NC brewer talks shop at summit focusing on WV craft beer opportunities
By PHIL KABLER
SOUTH CHARLESTON, W.Va. - Bill Woodrum, director of entrepreneurship at the Robert C. Byrd Institute, said he hopes Monday’s craft beer summit will function like speed dating, linking breweries and would-be brewers with local farmers who can provide ingredients for their products.
“We think it’s a great and emerging economic opportunity,” he said. “We want to see brewers that are not only producing great products, but great beverages that are sourced from our state.”
As keynote speaker for the “Craft: A Farm to Bottle Summit” in South Charleston on Monday, Todd Boera of Fonta Flora Brewery in Morganton, North Carolina, typified the theme of the summit.

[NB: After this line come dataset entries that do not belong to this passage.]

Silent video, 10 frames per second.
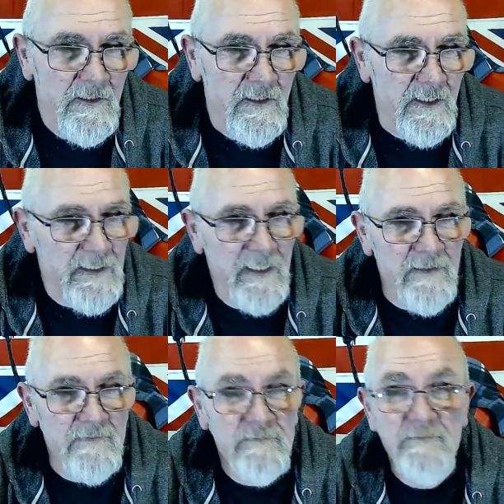
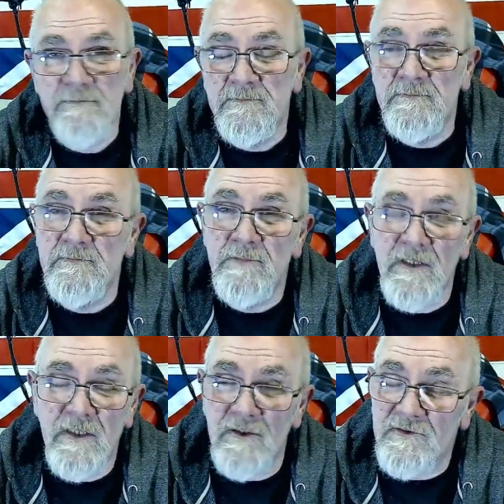Again,
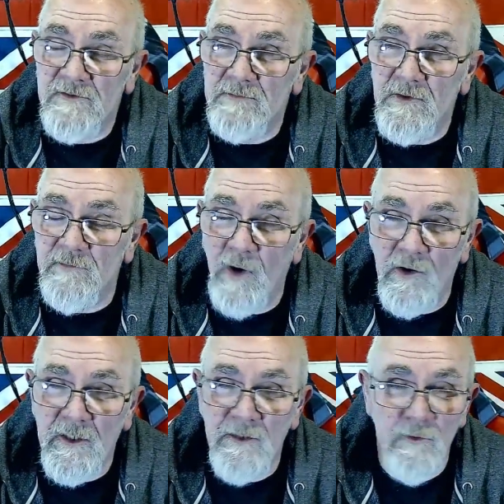because you've
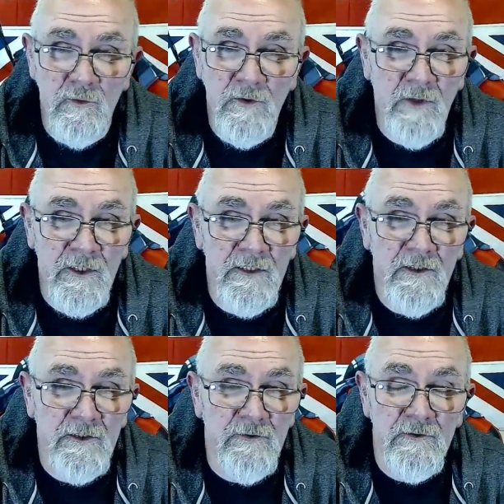pocketed all the money
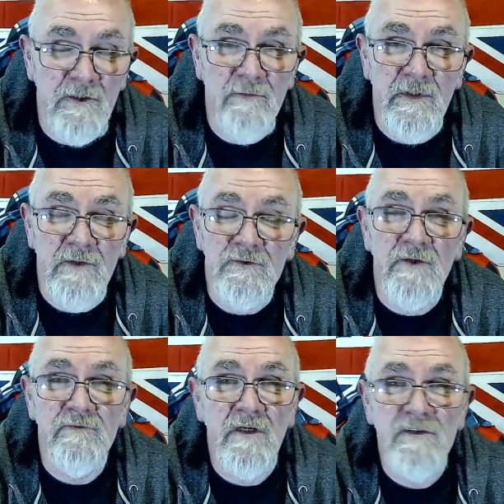that you were going to build
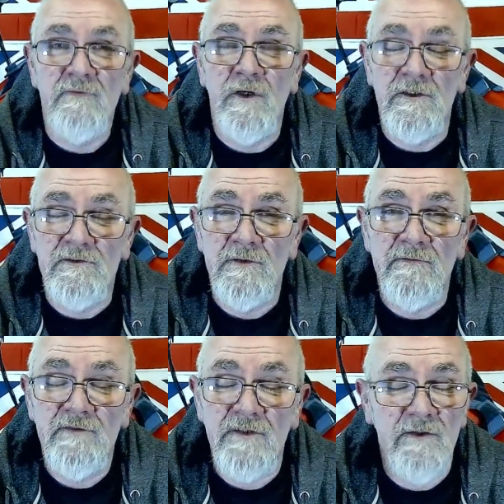new reservoirs
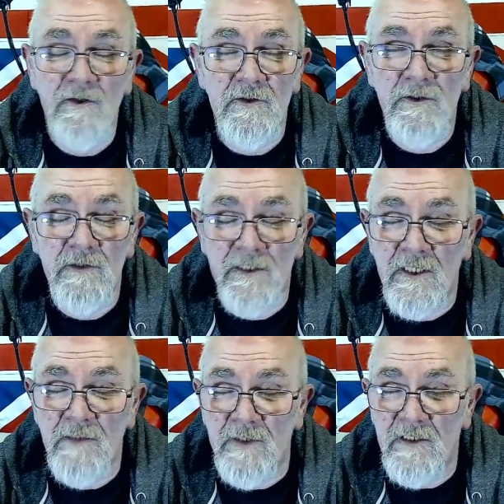with. So you've got nowhere to
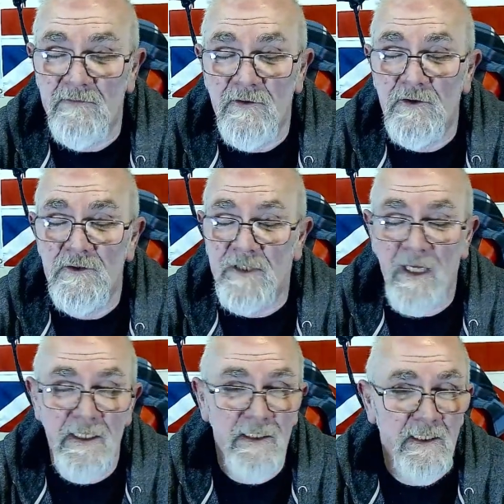keep it if you could
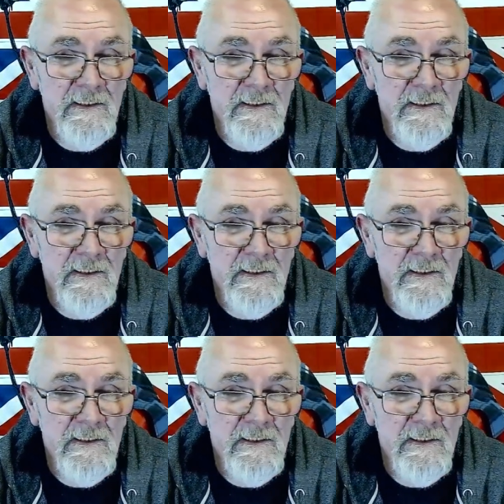get it there.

The craft brewery, which recently opened a second location in a former dairy farm in nearby Nebo, is nationally known for its use of locally and regionally sourced grains, malts, fruits and plants.
Boera said Monday that was the mission of the brewery from its inception less than six years ago.
“Our ultimate goal is to create products with a sense of place, and agricultural purpose,” he said.
Boera said the emphasis on using locally grown products was critical for the brewery to stand out in the face of competition from dozens of craft breweries in nearby Charlotte and Asheville.
“I can’t tell you how many breweries there are in Asheville,” he said. “They seem to be popping up everywhere.”
Boera said Fonta Flora had the good fortune of opening as the farm-to-table movement was gaining momentum nationally.
Starting with himself and one full-time employee and a $125,000 initial investment, the brewery now has 13 full-time employees, as well as 12 part-time servers (primarily moonlighting teachers) working in its two tasting rooms, Boera said.
“We played it safe the entire time,” he said. “We started super-small, and we expanded into a reasonable size brewery.”
Besides the direct sales and tourism benefits, he said the brewery’s use of local farm products - including more than 100 tons of grains and malt and 20 tons of fruit this year - provides a more than $250,000 infusion into the local economy.
He said the brewery has also contributed to the revitalization of downtown Morganton, which he said has gone from practically deserted to experiencing an explosion of new shops and restaurants, as well as construction of the city’s first downtown hotel.
That growth recently landed Boera on the cover of Beer Advocate magazine, with the cover story on “How Beer is Rebuilding Main Street.”
Terrell Ellis, Advantage Valley executive director, told the nearly 100 summit attendees there is the opportunity for similar success stories in the Charleston-Huntington metro area.
She cited a study showing that in 2017, consumers in the Advantage Valley market area spent a total of $118 million on beverages, but only about 3 percent of those sales were on products produced within the area.
“There’s a lot of demand for goods and services, and a lot of the time, we’re going outside the region to meet that demand,” she said.
Woodrum said it is disappointing that the two largest cities in West Virginia - Charleston and Huntington - each have only one craft brewery, but said he is hopeful that new legislation relaxing state beer regulations, including increasing the maximum allowable alcohol level for beer, will encourage new investment in both cities.
Meanwhile, while Fonta Flora is known for its eclectic brews using various fruits from peaches to paw paw, and even beets and kudzu as ingredients, Boera said he has not forgotten that the brewery is located in rural Appalachia.
To that end, he said the brewery produces lagers that resemble Budweiser and Miller, but using top-quality, locally grown barley, corn and rice.
“For us, it’s super important, because it represents cultural icons in this country,” he said.